Design of a 1-bit adder-subtractor with additional carry/borrow input

Question

I have to design a 1-bit binary adder/subtractor unit that can both add or subtract two input values A and B depending on a control input C (it is assumed that two's complement is used).

Also, the adder/subtractor has an additional input \$C_{in}\$ for a previous borrow or carry. When subtraction is to be performed and the borrow input is 1, an additional subtraction of 1 is to be done.

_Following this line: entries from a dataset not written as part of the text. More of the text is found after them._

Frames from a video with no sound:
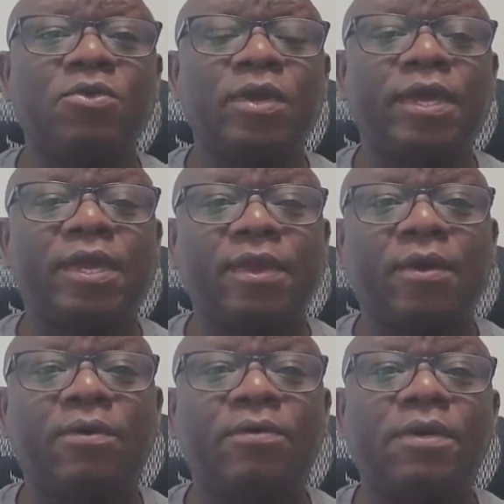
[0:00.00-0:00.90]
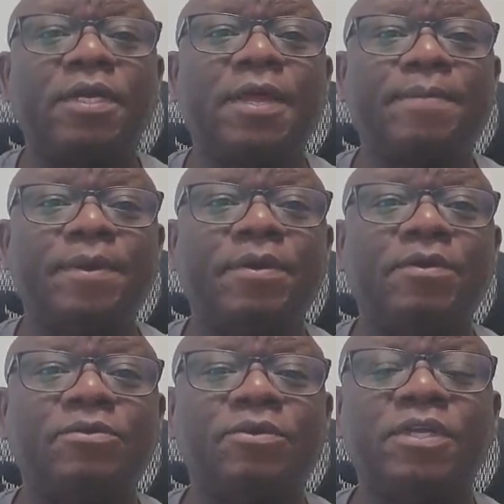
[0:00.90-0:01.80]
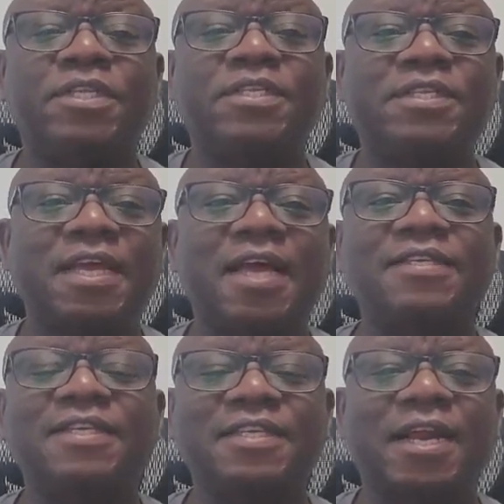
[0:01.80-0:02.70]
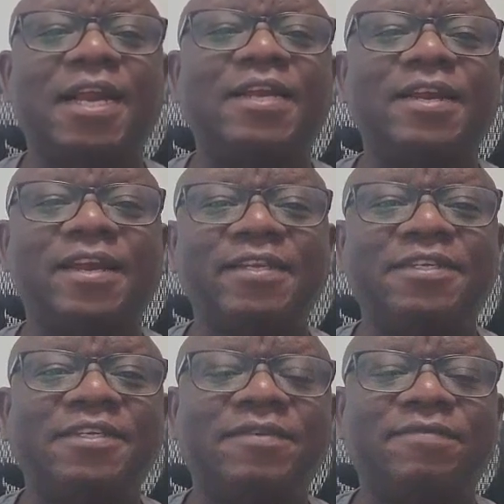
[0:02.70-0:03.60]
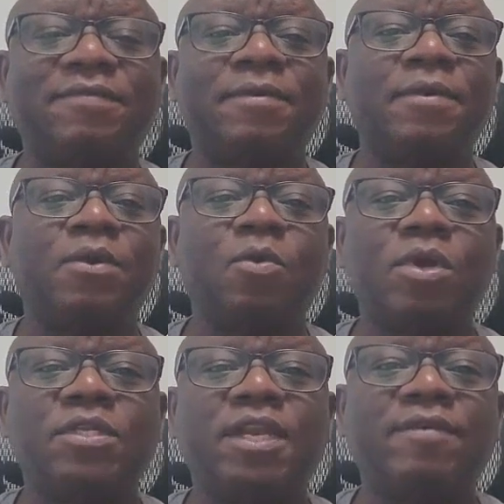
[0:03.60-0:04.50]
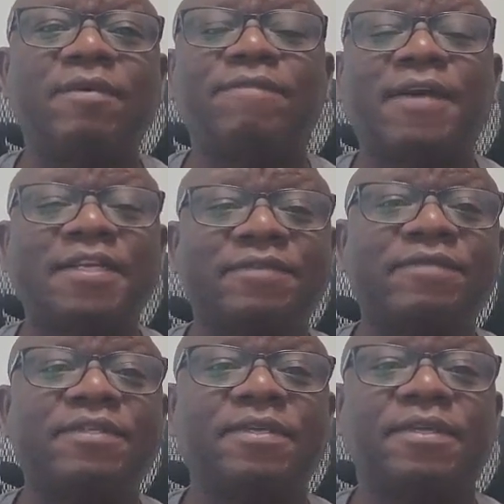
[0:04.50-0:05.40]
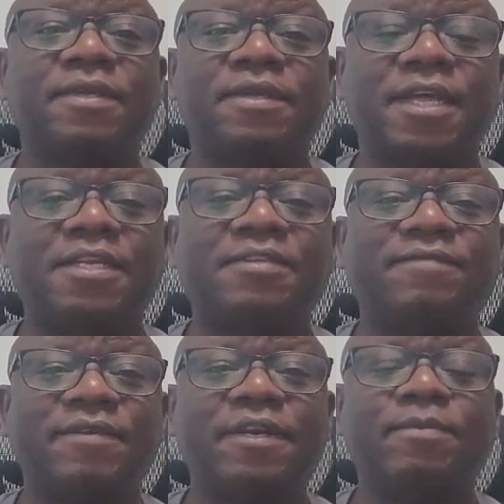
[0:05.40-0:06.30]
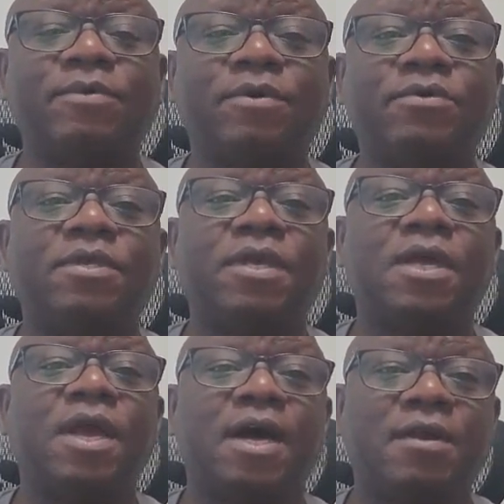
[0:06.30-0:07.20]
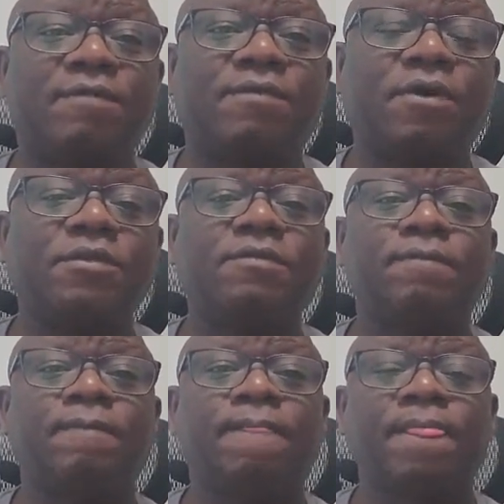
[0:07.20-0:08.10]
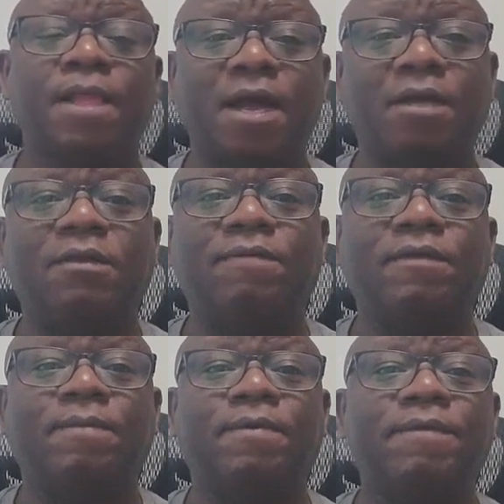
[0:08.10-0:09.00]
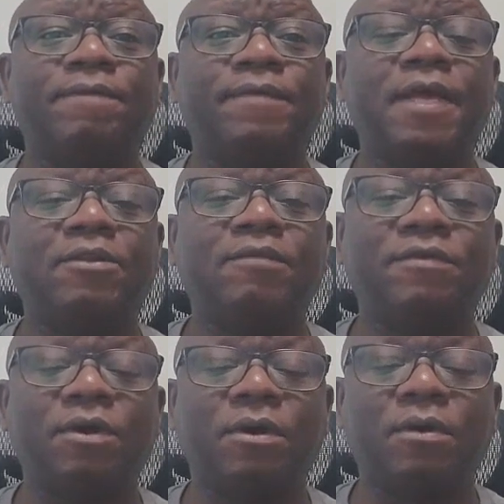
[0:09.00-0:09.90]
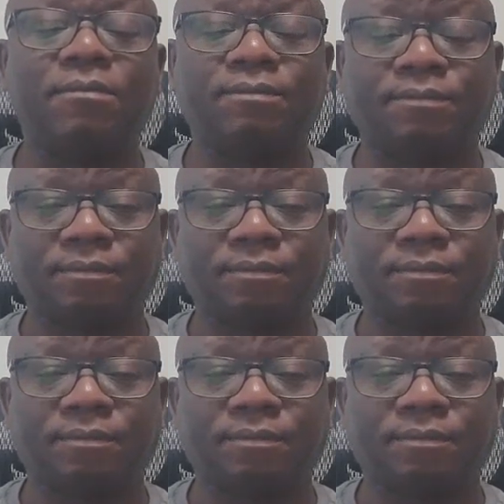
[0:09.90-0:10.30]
incur during that period. So it has a direct relationship with level of activity. That is the variable cost. And of course, out of your profit, out of your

There are two outputs, one for the borrow/carry and one for the sum.

How would the corresponding circuit look like?

I thought that (because in two's complement \$ A - B = A + (\bar{B} + 1)\$),

\$ A - B - C_{in} = A + \bar{B} + 1 - C_{in} = A + \bar{B} + \overline{C_{in}} \$

So is it correct that when doing subtraction, all I have to do is invert B and \$C_{in}\$ and feed these inverted values to the inputs of a normal full adder?

Also, how would I construct a 4-bit adder/subtractor from those single 1 bit adder-subtractor cells?

Answer 1

The standard adder / subtract circuit is given by the figure below.For an explanation of how it works please see my previous answer here : Subtraction using adder circuit

Now notice that if you were to change the input that is tied to '0' to Cin, then the circuit would now perform the operation: A + ~B + (Cin ^ SUB), meaning that:

1) it would be a normal Adder/Subtract circuit when Cin is 0.

2) if Cin = 1 and Sub = 1 it would evaluate to:

A + ~B + (1 ^ 1) = A + ~B = A + ~B + 1 - 1 = A + (~B + 1) - 1 = A - B - 1 ,

This means that the normal Add/Sub circuit can achieve the operation you require, all you need to do is change the input tied to '0' your Cin.

You could also design the desired circuit by using the usual method of writing all your possible inputs into a truth table, then deriving the Boolean equations for them, then simplifying them to get your final circuit equation.